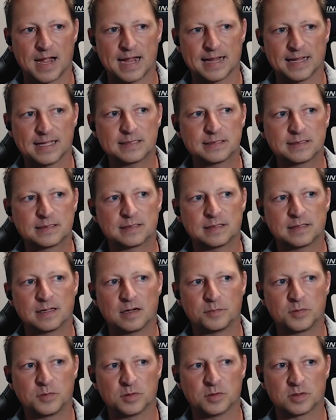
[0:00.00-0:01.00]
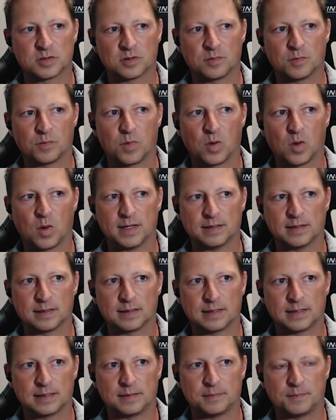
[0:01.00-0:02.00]
I guess, up to a certain
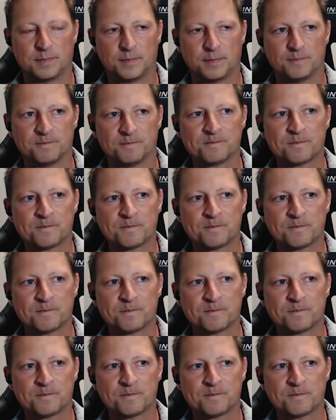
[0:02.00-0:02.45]
point. Um,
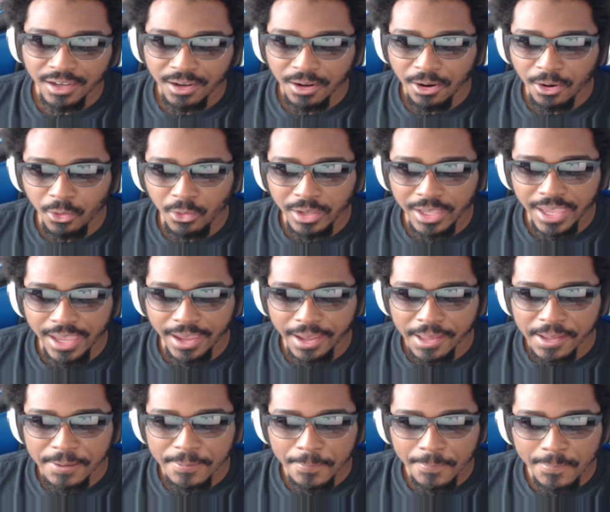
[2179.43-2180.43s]
Oh,
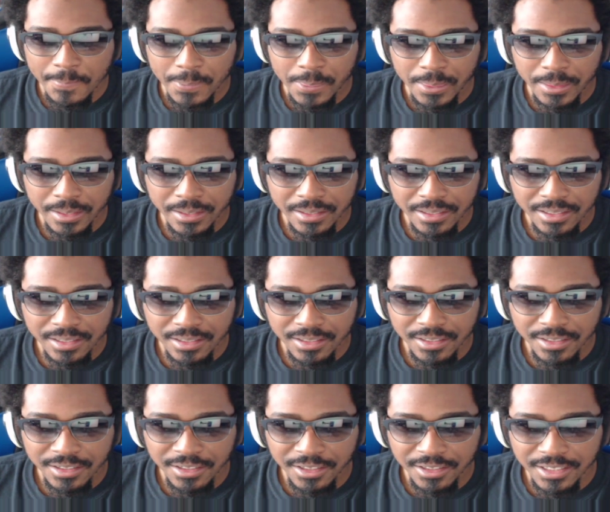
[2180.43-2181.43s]
yeah.
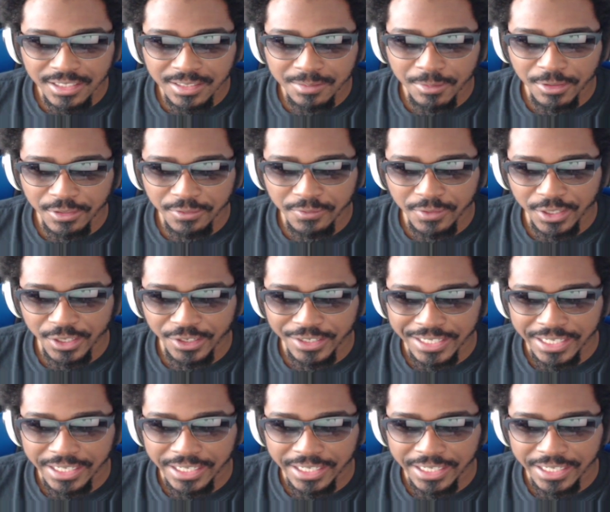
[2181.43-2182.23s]
This motherfucker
------------------------------
ACTION ITEM:
Omit every picture, then write out the entries above exactly.

EXERCISE ANSWER:
[0:00.00-0:01.00]
[0:01.00-0:02.00]
I guess, up to a certain
[0:02.00-0:02.45]
point. Um,
[2179.43-2180.43s]
Oh,
[2180.43-2181.43s]
yeah.
[2181.43-2182.23s]
This motherfucker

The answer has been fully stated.